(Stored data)
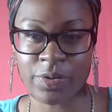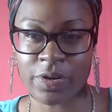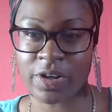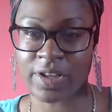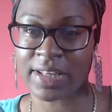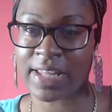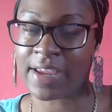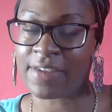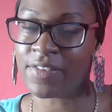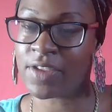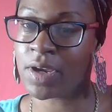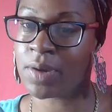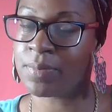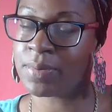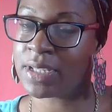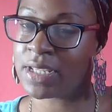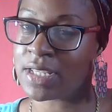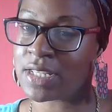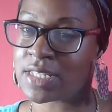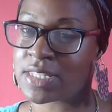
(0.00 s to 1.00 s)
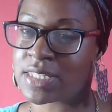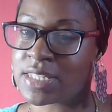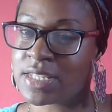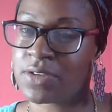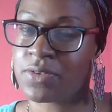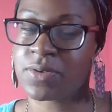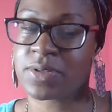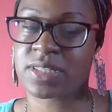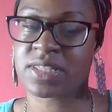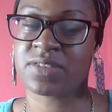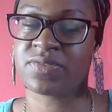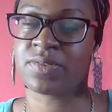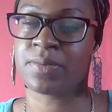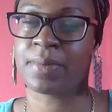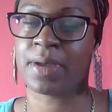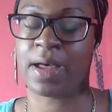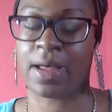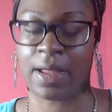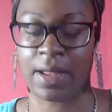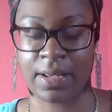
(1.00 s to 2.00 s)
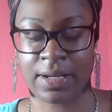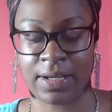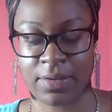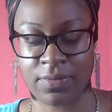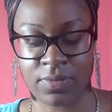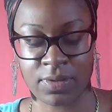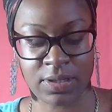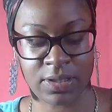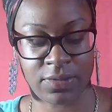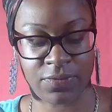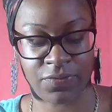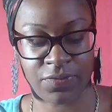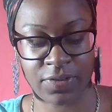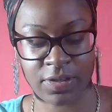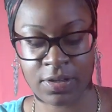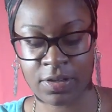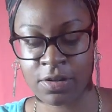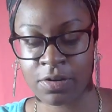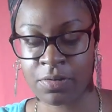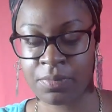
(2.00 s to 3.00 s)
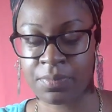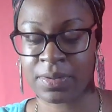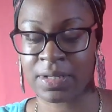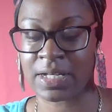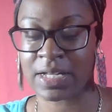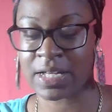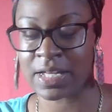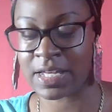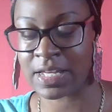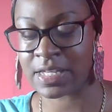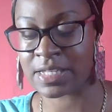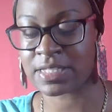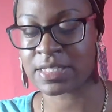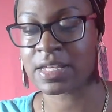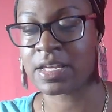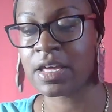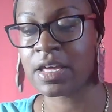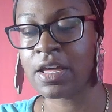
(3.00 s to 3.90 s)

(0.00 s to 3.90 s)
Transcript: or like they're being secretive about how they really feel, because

...

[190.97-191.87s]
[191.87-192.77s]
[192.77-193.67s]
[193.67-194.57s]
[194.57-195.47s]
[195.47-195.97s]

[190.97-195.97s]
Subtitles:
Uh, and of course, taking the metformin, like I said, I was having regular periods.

--- WORK ITEM ---
Using the entries above, write out exactly the lines from the one with "(0.00 s to 1.00 s)" through the one with "Transcript: or like", ends included. Leave out any pictures.

--- YOUR SOLUTION ---
(0.00 s to 1.00 s)
(1.00 s to 2.00 s)
(2.00 s to 3.00 s)
(3.00 s to 3.90 s)

(0.00 s to 3.90 s)
Transcript: or like they're being secretive about how they really feel, because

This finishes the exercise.